(Collected data entries)
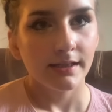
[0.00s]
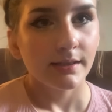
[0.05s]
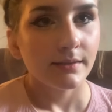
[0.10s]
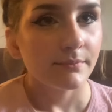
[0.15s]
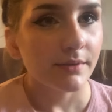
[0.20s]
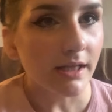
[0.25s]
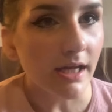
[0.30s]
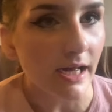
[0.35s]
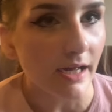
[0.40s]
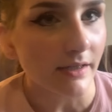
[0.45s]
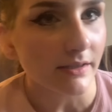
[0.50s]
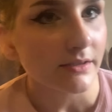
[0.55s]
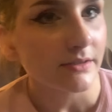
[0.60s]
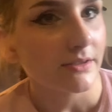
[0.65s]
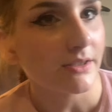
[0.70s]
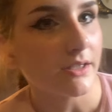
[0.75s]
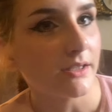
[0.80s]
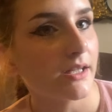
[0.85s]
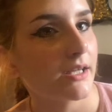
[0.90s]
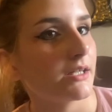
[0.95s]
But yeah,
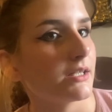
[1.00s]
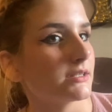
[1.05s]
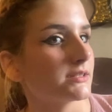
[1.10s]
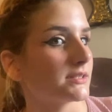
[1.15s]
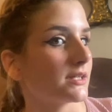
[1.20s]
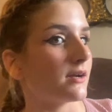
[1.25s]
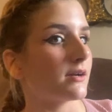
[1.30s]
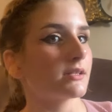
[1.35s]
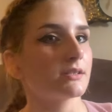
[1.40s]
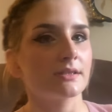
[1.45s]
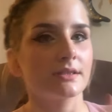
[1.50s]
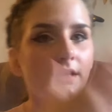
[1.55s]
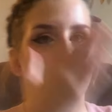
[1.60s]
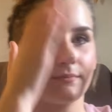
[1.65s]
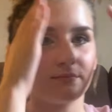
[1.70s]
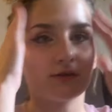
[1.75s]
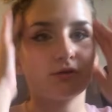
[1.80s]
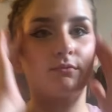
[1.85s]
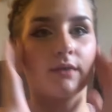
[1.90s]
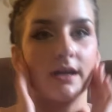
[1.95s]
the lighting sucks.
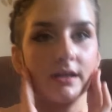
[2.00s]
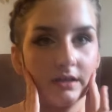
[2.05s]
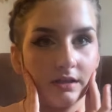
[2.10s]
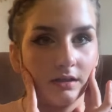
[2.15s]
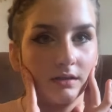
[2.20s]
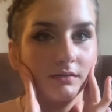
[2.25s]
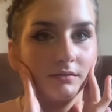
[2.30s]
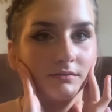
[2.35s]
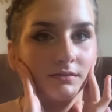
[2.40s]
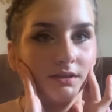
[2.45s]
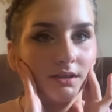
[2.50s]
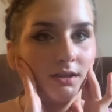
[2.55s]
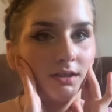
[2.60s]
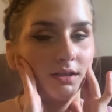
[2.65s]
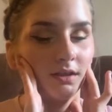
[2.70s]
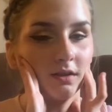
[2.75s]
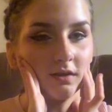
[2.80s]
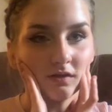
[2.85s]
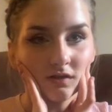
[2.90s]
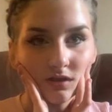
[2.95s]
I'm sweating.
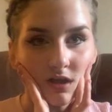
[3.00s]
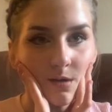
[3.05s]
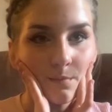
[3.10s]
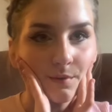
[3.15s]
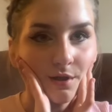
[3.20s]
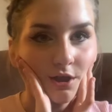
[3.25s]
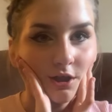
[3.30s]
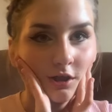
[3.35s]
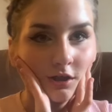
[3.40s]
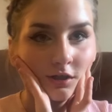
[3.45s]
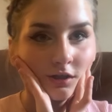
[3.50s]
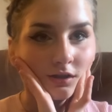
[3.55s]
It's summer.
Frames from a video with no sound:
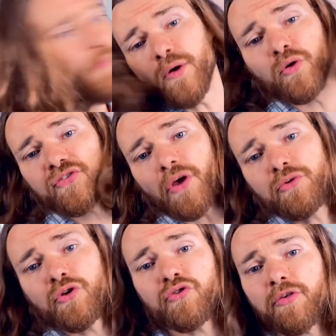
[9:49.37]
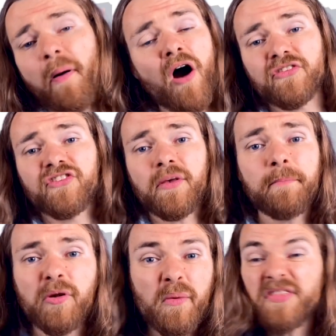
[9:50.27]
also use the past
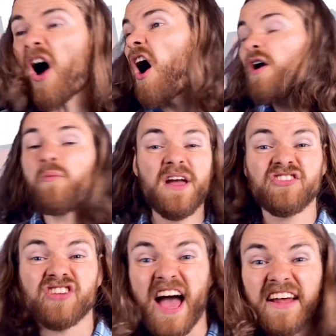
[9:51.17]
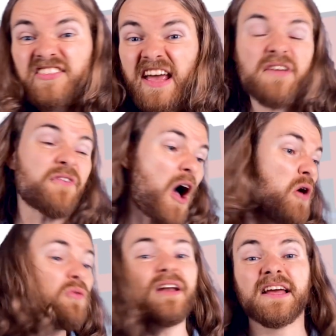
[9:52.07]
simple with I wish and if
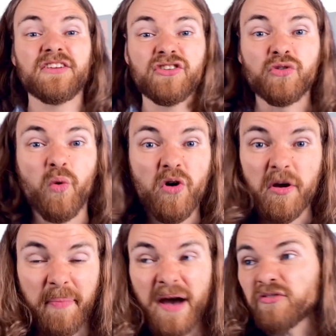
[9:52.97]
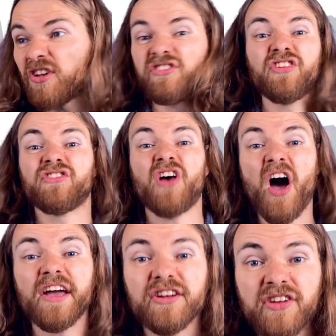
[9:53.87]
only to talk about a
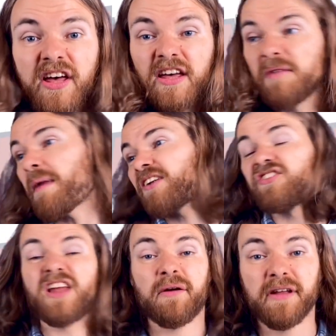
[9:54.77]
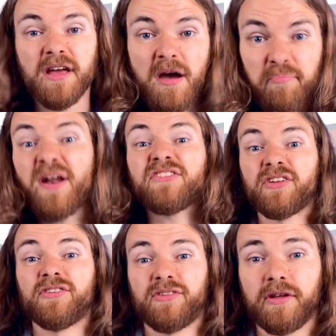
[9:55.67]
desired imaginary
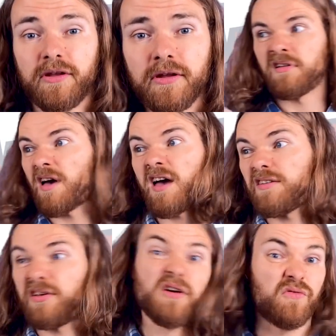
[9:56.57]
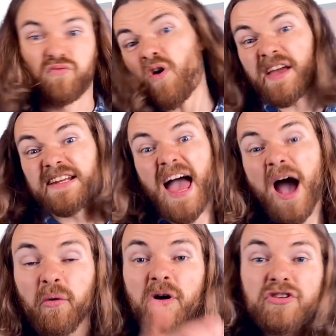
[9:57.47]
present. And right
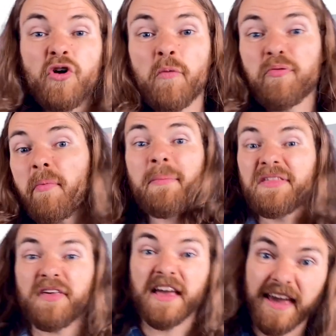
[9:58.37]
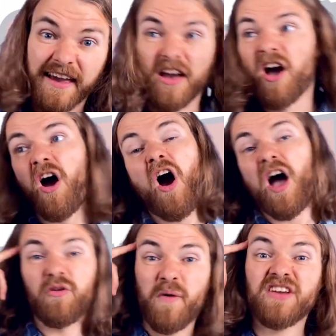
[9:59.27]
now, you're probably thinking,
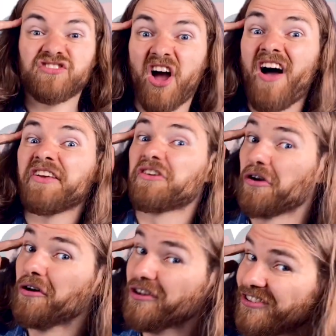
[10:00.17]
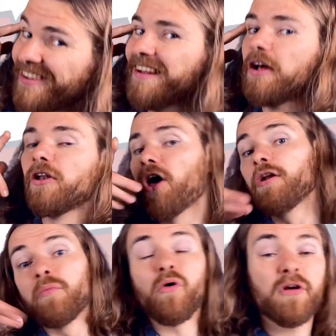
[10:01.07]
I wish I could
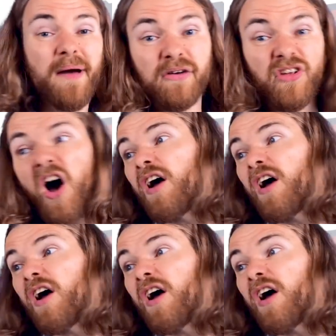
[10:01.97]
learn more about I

TASK ITEM: Reproduce the data above in full, exactly, with the images removed.

SOLUTION TO THIS EXERCISE:
[0.00s]
[0.05s]
[0.10s]
[0.15s]
[0.20s]
[0.25s]
[0.30s]
[0.35s]
[0.40s]
[0.45s]
[0.50s]
[0.55s]
[0.60s]
[0.65s]
[0.70s]
[0.75s]
[0.80s]
[0.85s]
[0.90s]
[0.95s]
But yeah,
[1.00s]
[1.05s]
[1.10s]
[1.15s]
[1.20s]
[1.25s]
[1.30s]
[1.35s]
[1.40s]
[1.45s]
[1.50s]
[1.55s]
[1.60s]
[1.65s]
[1.70s]
[1.75s]
[1.80s]
[1.85s]
[1.90s]
[1.95s]
the lighting sucks.
[2.00s]
[2.05s]
[2.10s]
[2.15s]
[2.20s]
[2.25s]
[2.30s]
[2.35s]
[2.40s]
[2.45s]
[2.50s]
[2.55s]
[2.60s]
[2.65s]
[2.70s]
[2.75s]
[2.80s]
[2.85s]
[2.90s]
[2.95s]
I'm sweating.
[3.00s]
[3.05s]
[3.10s]
[3.15s]
[3.20s]
[3.25s]
[3.30s]
[3.35s]
[3.40s]
[3.45s]
[3.50s]
[3.55s]
It's summer.
Frames from a video with no sound:
[9:49.37]
[9:50.27]
also use the past
[9:51.17]
[9:52.07]
simple with I wish and if
[9:52.97]
[9:53.87]
only to talk about a
[9:54.77]
[9:55.67]
desired imaginary
[9:56.57]
[9:57.47]
present. And right
[9:58.37]
[9:59.27]
now, you're probably thinking,
[10:00.17]
[10:01.07]
I wish I could
[10:01.97]
learn more about I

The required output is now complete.